A CPI mista do INSS aprovou, nesta quinta-feira (26), a quebra de sigilo bancário e fiscal de Fábio Luís Lula da Silva, conhecido como “Lulinha”, filho do presidente Luiz Inácio Lula da Silva (PT).
A votação foi seguida por tumulto na sala da comissão. Parlamentares governistas se aproximaram da mesa para protestar contra o resultado, o que desencadeou empurra-empurra e troca de agressões físicas. Segundo relatos da sessão, alguns socos foram desferidos durante a confusão.
Entre os envolvidos no tumulto estão o deputado Rogério Correa (PT-MG), o relator da CPI, deputado Alfredo Gaspar (União-AL), e os deputados Evair de Melo (PP-ES) e Luiz Lima (Novo-RJ). Luiz Lima afirmou ter recebido um soco, enquanto Rogério Correa admitiu ter desferido o golpe ao ser empurrado e em seguida pediu desculpas a Lima.
A sessão foi suspensa temporariamente após o episódio, mas foi retomada minutos depois. Até a última atualização da reportagem, parlamentares ainda faziam uso da palavra.
O deputado Paulo Pimenta (PT-RS) solicitou a anulação do resultado da votação, alegando erro na contagem e falando em “contraste” no resultado. “Eu requeiro que anule o resultado por erro na contagem e anuncie o resultado verdadeiro. Não havendo esse entendimento, vamos interpretar como uma ação do senhor para fraudar o resultado da votação e iremos até o presidente do Congresso para solicitar a imediata anulação da votação que teve aqui. E faremos uma representação no Conselho de Ética por decisão de fraudar o resultado da votação”, declarou Pimenta durante a sessão.
O presidente da CPI, senador Carlos Viana (Podemos-MG), rejeitou o pedido de anulação e manteve o resultado, afirmando que não seria possível refazer a contagem porque o cálculo já havia sido realizado duas vezes.
Na mesma sessão, a comissão aprovou a convocação de Gustavo Gaspar, ex-assessor do então presidente do Senado Davi Alcolumbre (União Brasil-PB), e de Augusto Ferreira Lima, ex-CEO do Banco Master, para prestarem depoimento. Também foram aprovados requerimentos relacionados ao Banco Master, inclusive a quebra do sigilo bancário e fiscal da empresa.
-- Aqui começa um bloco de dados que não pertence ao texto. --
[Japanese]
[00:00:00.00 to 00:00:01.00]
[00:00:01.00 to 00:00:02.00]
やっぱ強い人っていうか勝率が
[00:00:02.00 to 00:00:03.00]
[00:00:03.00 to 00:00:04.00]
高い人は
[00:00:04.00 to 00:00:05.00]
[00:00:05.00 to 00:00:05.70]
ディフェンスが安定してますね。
Suspeitas envolvendo ‘Lulinha’
O interesse da CPI por Fábio Luís Lula da Silva aumentou após a Polícia Federal apreender mensagens trocadas entre Antônio Carlos Camilo Antunes, conhecido como “Careca do INSS”, e a empresária Roberta Luchsinger, com possíveis menções ao filho do presidente. Roberta Luchsinger, amiga de Lulinha, teria recebido pagamentos de Antônio Camilo para atuar junto a órgãos de saúde na venda de produtos de cannabis medicinal; ela foi alvo de operação da PF e nega irregularidades em sua relação com o investigado.
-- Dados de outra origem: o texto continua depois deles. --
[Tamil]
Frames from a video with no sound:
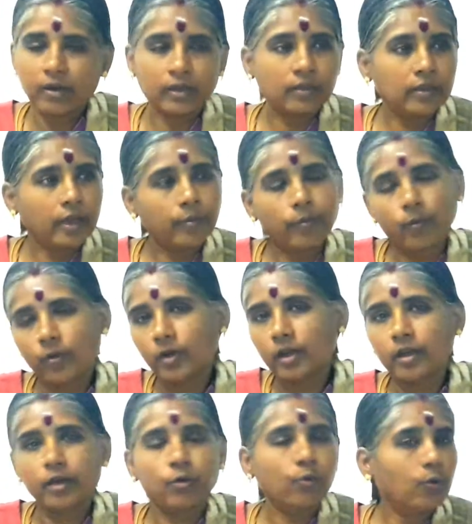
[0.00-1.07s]
வந்தேன்
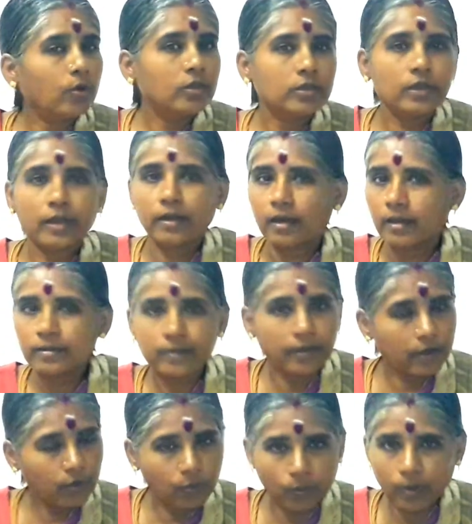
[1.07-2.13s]
போனேன் நான் குளித்தேன் எல்லாம்
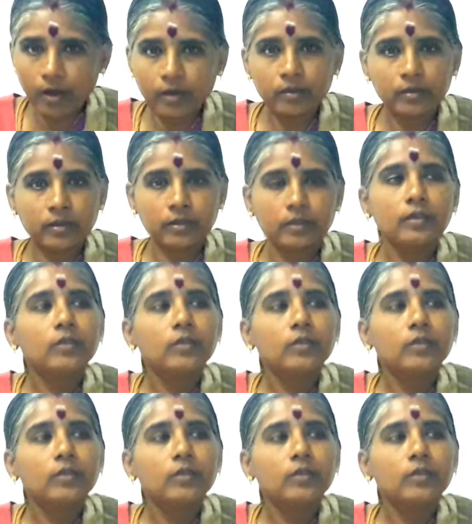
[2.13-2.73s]
செய்யக்கூடாது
De acordo com o relator Alfredo Gaspar, a quebra de sigilo foi motivada pela suspeita de que o filho do presidente teria atuado como “sócio oculto” de Antônio Camilo.
Quem é ‘Lulinha’
Fábio Luís Lula da Silva é o filho mais velho do presidente com a ex-primeira-dama Marisa Letícia. Um dos cinco filhos do presidente, Lulinha ganhou destaque político desde o primeiro governo do PT. Formado em Biologia pela Universidade Paulista (UNIP), iniciou a vida profissional como monitor no Zoológico de São Paulo.
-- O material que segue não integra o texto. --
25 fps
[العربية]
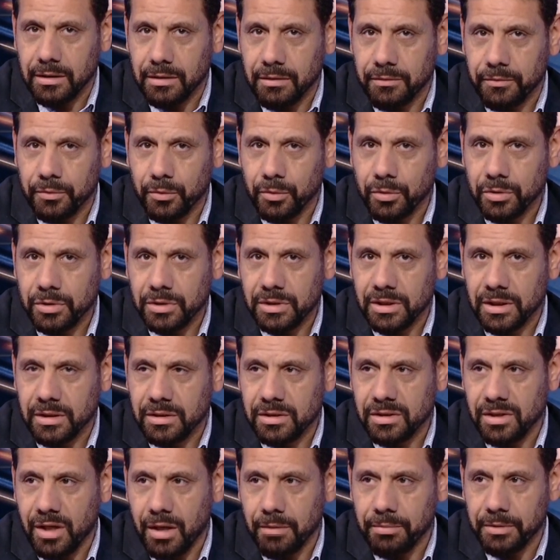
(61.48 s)
الفوز
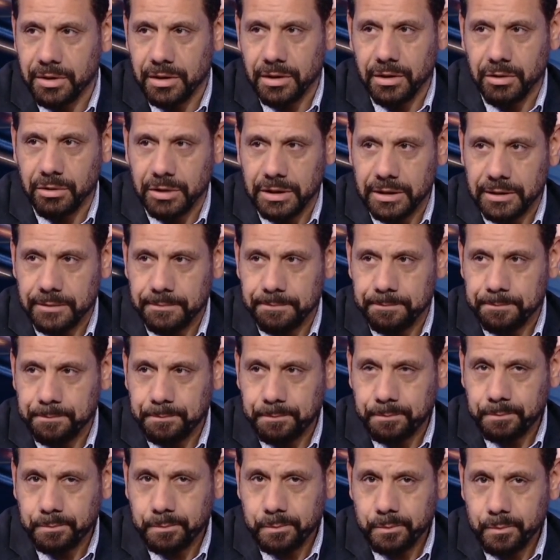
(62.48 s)
كان صعب هنا وهنا
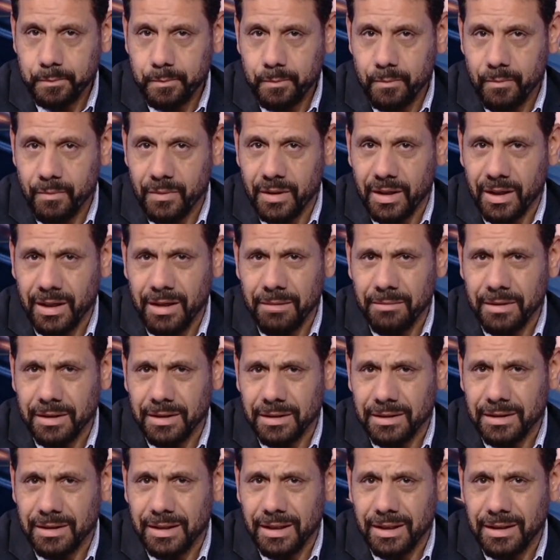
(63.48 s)
نتكلم عن
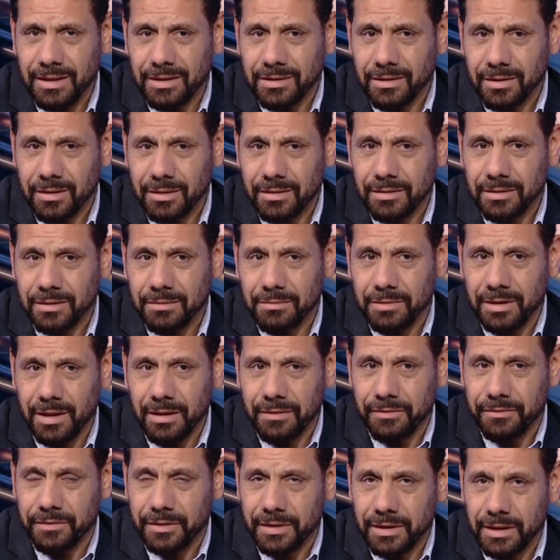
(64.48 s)
النادي الاهلي النهارده
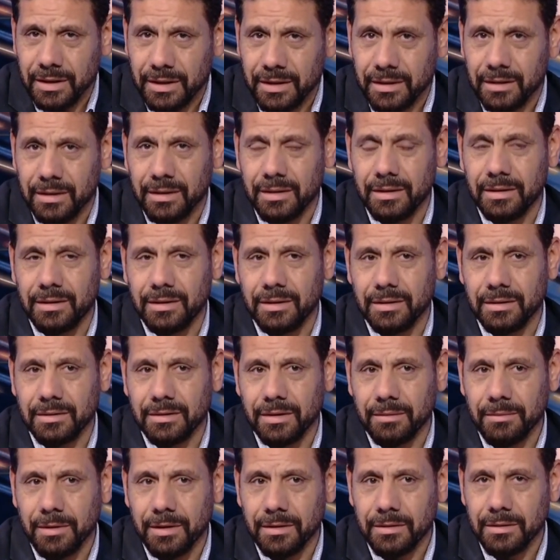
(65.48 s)
بيلعب فرقه آه،
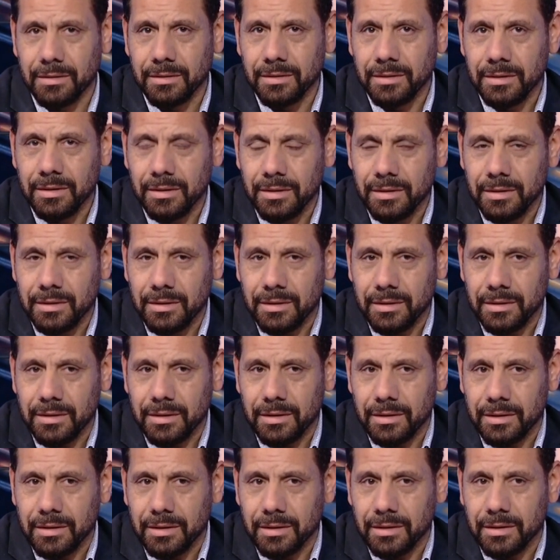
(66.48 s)
طبعا
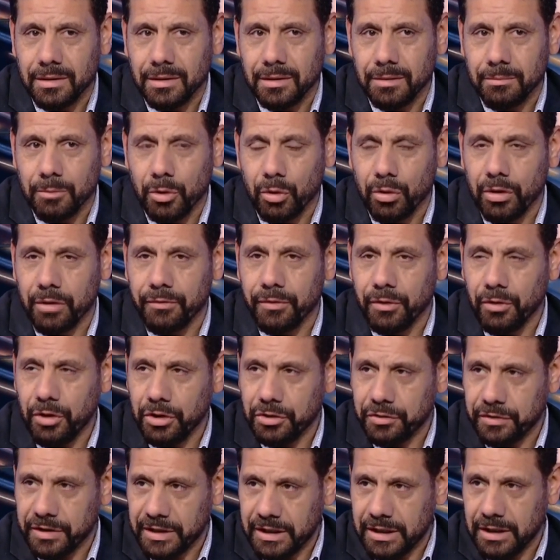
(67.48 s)
آه، موقفه
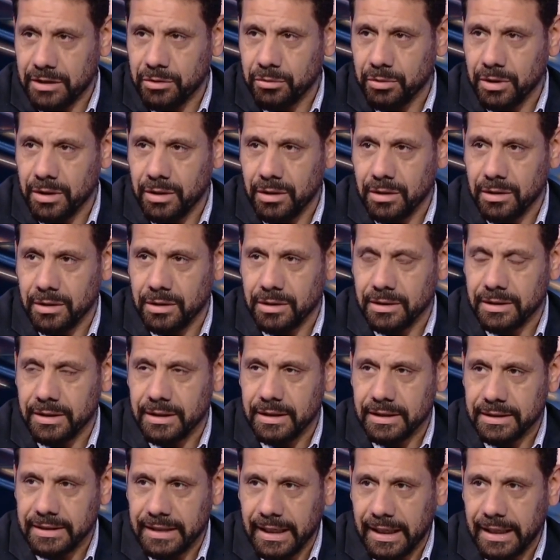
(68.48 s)
وحش في الجدول
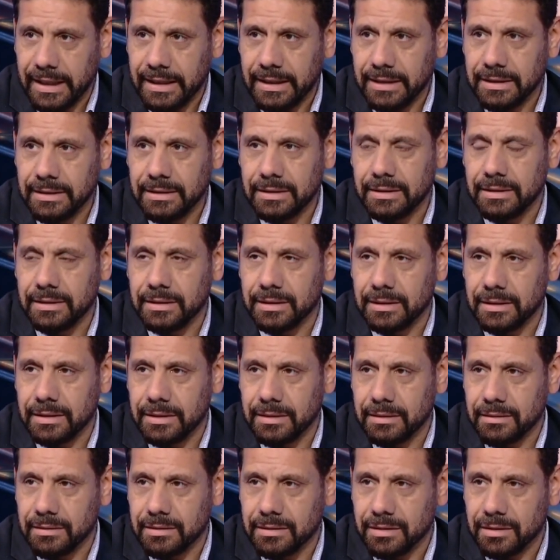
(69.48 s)
نادي الاتحاد
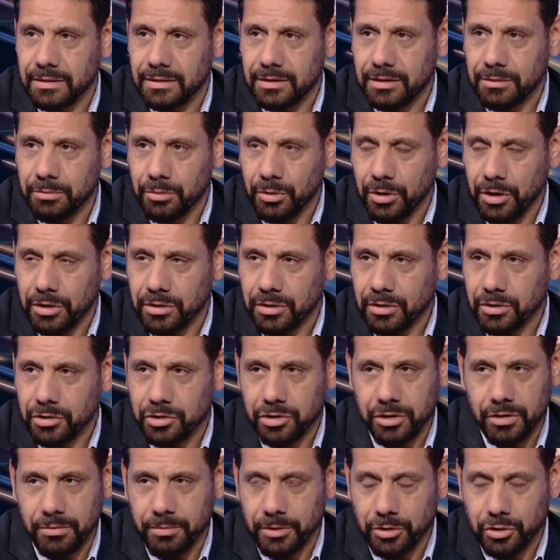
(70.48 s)
آه، ترتيبه ال
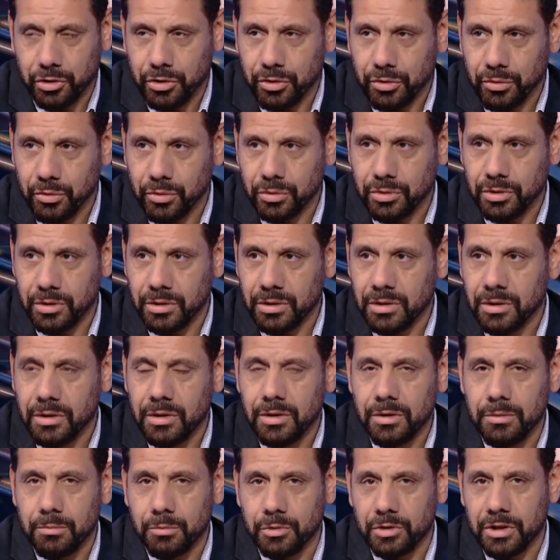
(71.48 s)
11 14 نقطه
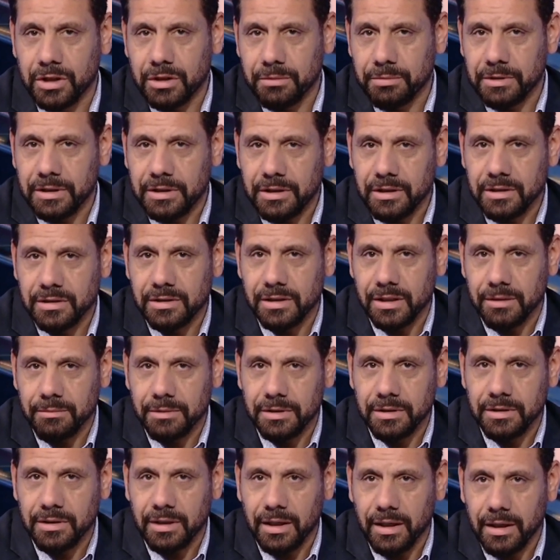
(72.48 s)
مدرب جديد زي
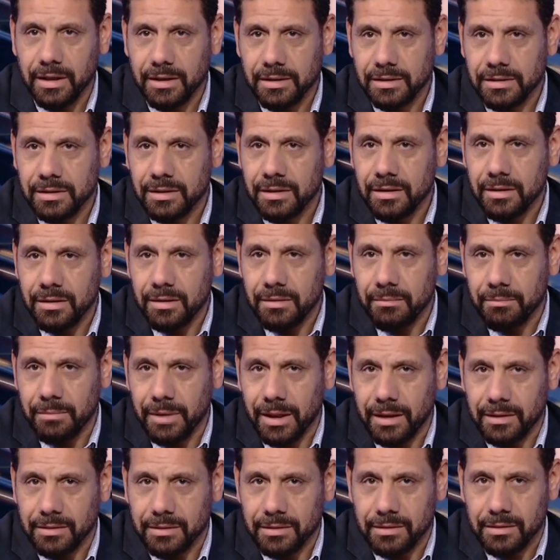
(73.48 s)
عماد النحاس
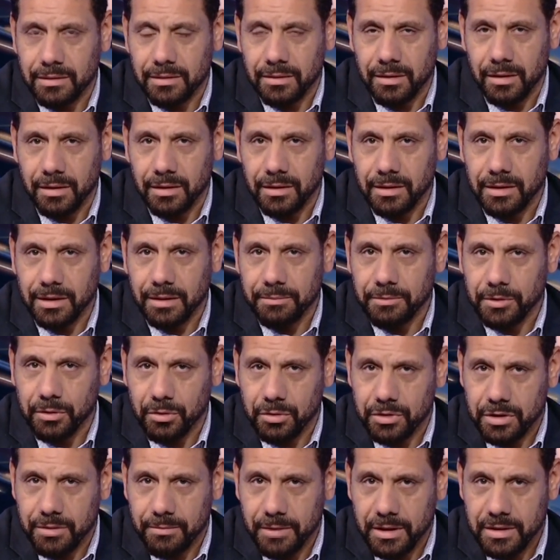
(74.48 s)
بعد رحيل
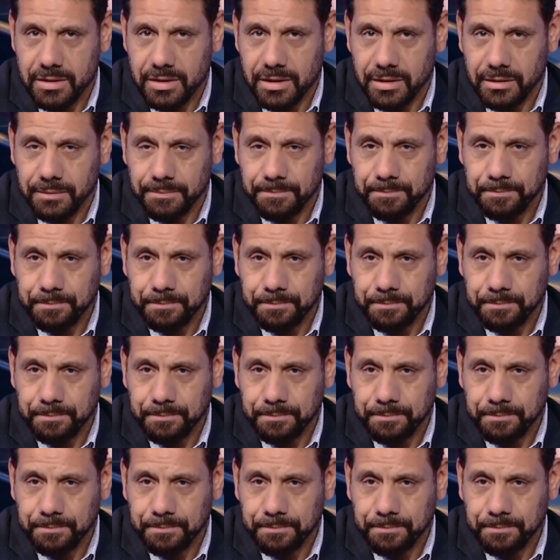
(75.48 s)
الكابتن حسام حسن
Posteriormente, passou a atuar no setor empresarial como sócio da Gamecorp, depois renomeada G4 Entretenimento, empresa que produziu conteúdo para TV por assinatura, telefonia e internet. A Gamecorp obteve contratos e aportes milionários, sobretudo da Telemar/Oi, o que colocou Lulinha no centro de disputas políticas e judiciais. Seu nome também foi citado na operação Lava Jato, com apontamentos de que teria recebido recursos de investigados.